*** Opening of Data to process ***

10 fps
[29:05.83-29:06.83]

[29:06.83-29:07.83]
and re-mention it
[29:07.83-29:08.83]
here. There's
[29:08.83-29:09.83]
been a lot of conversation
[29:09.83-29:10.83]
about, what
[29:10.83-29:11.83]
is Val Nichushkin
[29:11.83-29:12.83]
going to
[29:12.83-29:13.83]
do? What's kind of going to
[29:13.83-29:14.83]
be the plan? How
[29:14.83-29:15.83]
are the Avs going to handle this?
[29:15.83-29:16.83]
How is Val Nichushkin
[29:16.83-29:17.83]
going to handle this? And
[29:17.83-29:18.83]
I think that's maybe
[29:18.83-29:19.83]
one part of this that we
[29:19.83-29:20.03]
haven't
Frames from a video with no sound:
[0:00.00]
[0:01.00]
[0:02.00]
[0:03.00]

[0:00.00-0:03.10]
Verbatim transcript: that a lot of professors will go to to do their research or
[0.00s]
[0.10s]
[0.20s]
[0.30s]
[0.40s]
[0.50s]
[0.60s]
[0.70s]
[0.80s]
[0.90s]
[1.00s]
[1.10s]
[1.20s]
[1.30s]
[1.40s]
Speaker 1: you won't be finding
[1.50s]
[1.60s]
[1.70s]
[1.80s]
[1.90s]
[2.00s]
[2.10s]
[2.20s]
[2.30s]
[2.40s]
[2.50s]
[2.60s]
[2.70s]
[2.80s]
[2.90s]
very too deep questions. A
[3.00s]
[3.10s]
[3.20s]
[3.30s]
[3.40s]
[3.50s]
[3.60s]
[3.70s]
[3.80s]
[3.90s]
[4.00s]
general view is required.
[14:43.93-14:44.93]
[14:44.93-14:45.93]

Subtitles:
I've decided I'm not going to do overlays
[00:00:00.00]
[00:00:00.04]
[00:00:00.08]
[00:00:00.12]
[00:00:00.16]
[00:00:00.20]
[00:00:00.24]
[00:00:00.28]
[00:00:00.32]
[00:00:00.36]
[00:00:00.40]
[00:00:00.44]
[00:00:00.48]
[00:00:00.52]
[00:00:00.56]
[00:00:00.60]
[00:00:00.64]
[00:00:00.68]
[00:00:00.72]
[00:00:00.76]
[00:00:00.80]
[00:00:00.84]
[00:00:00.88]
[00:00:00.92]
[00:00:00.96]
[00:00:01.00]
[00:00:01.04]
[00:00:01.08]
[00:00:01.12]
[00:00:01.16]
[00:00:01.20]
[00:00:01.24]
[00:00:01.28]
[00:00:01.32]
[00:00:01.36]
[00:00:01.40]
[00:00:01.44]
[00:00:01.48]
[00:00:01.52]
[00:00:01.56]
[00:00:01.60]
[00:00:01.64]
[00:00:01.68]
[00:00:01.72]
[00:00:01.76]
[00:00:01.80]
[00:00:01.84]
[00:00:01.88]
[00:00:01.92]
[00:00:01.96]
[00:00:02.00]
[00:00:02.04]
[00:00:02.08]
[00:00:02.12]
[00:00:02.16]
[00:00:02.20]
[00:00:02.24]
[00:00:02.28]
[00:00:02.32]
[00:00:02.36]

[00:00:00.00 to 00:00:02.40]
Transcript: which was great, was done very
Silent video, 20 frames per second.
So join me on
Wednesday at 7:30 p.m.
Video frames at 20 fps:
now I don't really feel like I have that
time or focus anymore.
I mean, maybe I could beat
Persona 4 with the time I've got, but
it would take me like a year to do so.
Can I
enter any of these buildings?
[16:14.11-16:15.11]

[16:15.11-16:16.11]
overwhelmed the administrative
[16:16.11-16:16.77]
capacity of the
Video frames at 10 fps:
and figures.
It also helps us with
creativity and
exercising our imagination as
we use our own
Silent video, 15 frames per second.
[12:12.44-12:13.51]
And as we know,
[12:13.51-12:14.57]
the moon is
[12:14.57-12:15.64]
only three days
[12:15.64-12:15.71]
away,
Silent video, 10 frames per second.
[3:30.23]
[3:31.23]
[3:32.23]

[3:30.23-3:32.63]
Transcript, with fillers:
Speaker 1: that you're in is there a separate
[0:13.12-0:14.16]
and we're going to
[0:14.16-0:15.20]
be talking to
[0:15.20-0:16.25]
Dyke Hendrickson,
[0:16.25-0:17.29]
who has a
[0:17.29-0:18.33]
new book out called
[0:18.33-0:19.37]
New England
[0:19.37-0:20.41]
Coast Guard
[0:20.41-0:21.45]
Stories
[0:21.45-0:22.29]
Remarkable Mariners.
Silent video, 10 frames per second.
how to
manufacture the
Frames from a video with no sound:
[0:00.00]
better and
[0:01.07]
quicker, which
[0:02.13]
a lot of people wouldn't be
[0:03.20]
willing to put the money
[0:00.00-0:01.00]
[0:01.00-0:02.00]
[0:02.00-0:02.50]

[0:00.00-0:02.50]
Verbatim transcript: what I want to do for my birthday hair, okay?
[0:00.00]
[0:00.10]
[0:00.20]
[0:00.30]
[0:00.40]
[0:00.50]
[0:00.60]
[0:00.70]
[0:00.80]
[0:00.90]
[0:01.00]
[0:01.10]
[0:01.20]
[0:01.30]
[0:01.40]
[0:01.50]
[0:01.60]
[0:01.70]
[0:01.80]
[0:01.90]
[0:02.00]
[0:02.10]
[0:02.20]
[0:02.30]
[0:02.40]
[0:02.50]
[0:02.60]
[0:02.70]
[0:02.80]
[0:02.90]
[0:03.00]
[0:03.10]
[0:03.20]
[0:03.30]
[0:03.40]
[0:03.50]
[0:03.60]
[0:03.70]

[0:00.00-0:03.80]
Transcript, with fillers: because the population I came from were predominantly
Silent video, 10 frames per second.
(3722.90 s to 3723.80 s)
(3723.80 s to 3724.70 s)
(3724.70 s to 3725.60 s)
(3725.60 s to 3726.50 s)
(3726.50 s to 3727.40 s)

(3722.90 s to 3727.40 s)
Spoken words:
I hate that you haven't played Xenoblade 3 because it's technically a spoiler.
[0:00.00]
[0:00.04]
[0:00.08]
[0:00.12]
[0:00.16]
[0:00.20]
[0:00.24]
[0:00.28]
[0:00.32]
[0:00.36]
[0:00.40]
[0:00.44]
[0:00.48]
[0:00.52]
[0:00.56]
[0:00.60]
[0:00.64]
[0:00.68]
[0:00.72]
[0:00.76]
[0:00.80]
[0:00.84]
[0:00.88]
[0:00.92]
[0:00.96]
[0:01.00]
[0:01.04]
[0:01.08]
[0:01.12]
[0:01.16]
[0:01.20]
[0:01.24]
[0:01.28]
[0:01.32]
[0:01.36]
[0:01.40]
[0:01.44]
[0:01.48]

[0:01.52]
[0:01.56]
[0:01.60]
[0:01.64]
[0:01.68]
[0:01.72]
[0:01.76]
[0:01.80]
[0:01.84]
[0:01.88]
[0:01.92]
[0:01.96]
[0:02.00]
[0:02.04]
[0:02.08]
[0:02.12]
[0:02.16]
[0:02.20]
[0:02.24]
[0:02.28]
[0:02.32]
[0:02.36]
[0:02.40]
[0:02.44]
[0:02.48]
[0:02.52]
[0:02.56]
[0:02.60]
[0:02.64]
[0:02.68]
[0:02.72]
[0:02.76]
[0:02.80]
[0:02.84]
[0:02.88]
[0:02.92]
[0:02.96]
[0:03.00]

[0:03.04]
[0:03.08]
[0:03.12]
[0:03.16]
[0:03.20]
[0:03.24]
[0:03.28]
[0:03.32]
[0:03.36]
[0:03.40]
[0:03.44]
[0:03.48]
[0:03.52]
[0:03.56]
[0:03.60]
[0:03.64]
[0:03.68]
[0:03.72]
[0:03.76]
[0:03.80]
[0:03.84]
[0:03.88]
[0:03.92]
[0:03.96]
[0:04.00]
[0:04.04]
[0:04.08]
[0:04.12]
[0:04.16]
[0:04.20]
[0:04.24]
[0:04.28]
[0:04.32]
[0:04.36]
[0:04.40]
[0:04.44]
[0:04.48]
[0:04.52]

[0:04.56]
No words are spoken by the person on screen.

*** Close of Data to process ***

- What you are asked to do -
In the answer, give the lines from the first line of the data through the line with "Transcript: which was great, was done very", exactly as they appear and with no additions.

- Task solution -
10 fps
[29:05.83-29:06.83]

[29:06.83-29:07.83]
and re-mention it
[29:07.83-29:08.83]
here. There's
[29:08.83-29:09.83]
been a lot of conversation
[29:09.83-29:10.83]
about, what
[29:10.83-29:11.83]
is Val Nichushkin
[29:11.83-29:12.83]
going to
[29:12.83-29:13.83]
do? What's kind of going to
[29:13.83-29:14.83]
be the plan? How
[29:14.83-29:15.83]
are the Avs going to handle this?
[29:15.83-29:16.83]
How is Val Nichushkin
[29:16.83-29:17.83]
going to handle this? And
[29:17.83-29:18.83]
I think that's maybe
[29:18.83-29:19.83]
one part of this that we
[29:19.83-29:20.03]
haven't
Frames from a video with no sound:
[0:00.00]
[0:01.00]
[0:02.00]
[0:03.00]

[0:00.00-0:03.10]
Verbatim transcript: that a lot of professors will go to to do their research or
[0.00s]
[0.10s]
[0.20s]
[0.30s]
[0.40s]
[0.50s]
[0.60s]
[0.70s]
[0.80s]
[0.90s]
[1.00s]
[1.10s]
[1.20s]
[1.30s]
[1.40s]
Speaker 1: you won't be finding
[1.50s]
[1.60s]
[1.70s]
[1.80s]
[1.90s]
[2.00s]
[2.10s]
[2.20s]
[2.30s]
[2.40s]
[2.50s]
[2.60s]
[2.70s]
[2.80s]
[2.90s]
very too deep questions. A
[3.00s]
[3.10s]
[3.20s]
[3.30s]
[3.40s]
[3.50s]
[3.60s]
[3.70s]
[3.80s]
[3.90s]
[4.00s]
general view is required.
[14:43.93-14:44.93]
[14:44.93-14:45.93]

Subtitles:
I've decided I'm not going to do overlays
[00:00:00.00]
[00:00:00.04]
[00:00:00.08]
[00:00:00.12]
[00:00:00.16]
[00:00:00.20]
[00:00:00.24]
[00:00:00.28]
[00:00:00.32]
[00:00:00.36]
[00:00:00.40]
[00:00:00.44]
[00:00:00.48]
[00:00:00.52]
[00:00:00.56]
[00:00:00.60]
[00:00:00.64]
[00:00:00.68]
[00:00:00.72]
[00:00:00.76]
[00:00:00.80]
[00:00:00.84]
[00:00:00.88]
[00:00:00.92]
[00:00:00.96]
[00:00:01.00]
[00:00:01.04]
[00:00:01.08]
[00:00:01.12]
[00:00:01.16]
[00:00:01.20]
[00:00:01.24]
[00:00:01.28]
[00:00:01.32]
[00:00:01.36]
[00:00:01.40]
[00:00:01.44]
[00:00:01.48]
[00:00:01.52]
[00:00:01.56]
[00:00:01.60]
[00:00:01.64]
[00:00:01.68]
[00:00:01.72]
[00:00:01.76]
[00:00:01.80]
[00:00:01.84]
[00:00:01.88]
[00:00:01.92]
[00:00:01.96]
[00:00:02.00]
[00:00:02.04]
[00:00:02.08]
[00:00:02.12]
[00:00:02.16]
[00:00:02.20]
[00:00:02.24]
[00:00:02.28]
[00:00:02.32]
[00:00:02.36]

[00:00:00.00 to 00:00:02.40]
Transcript: which was great, was done very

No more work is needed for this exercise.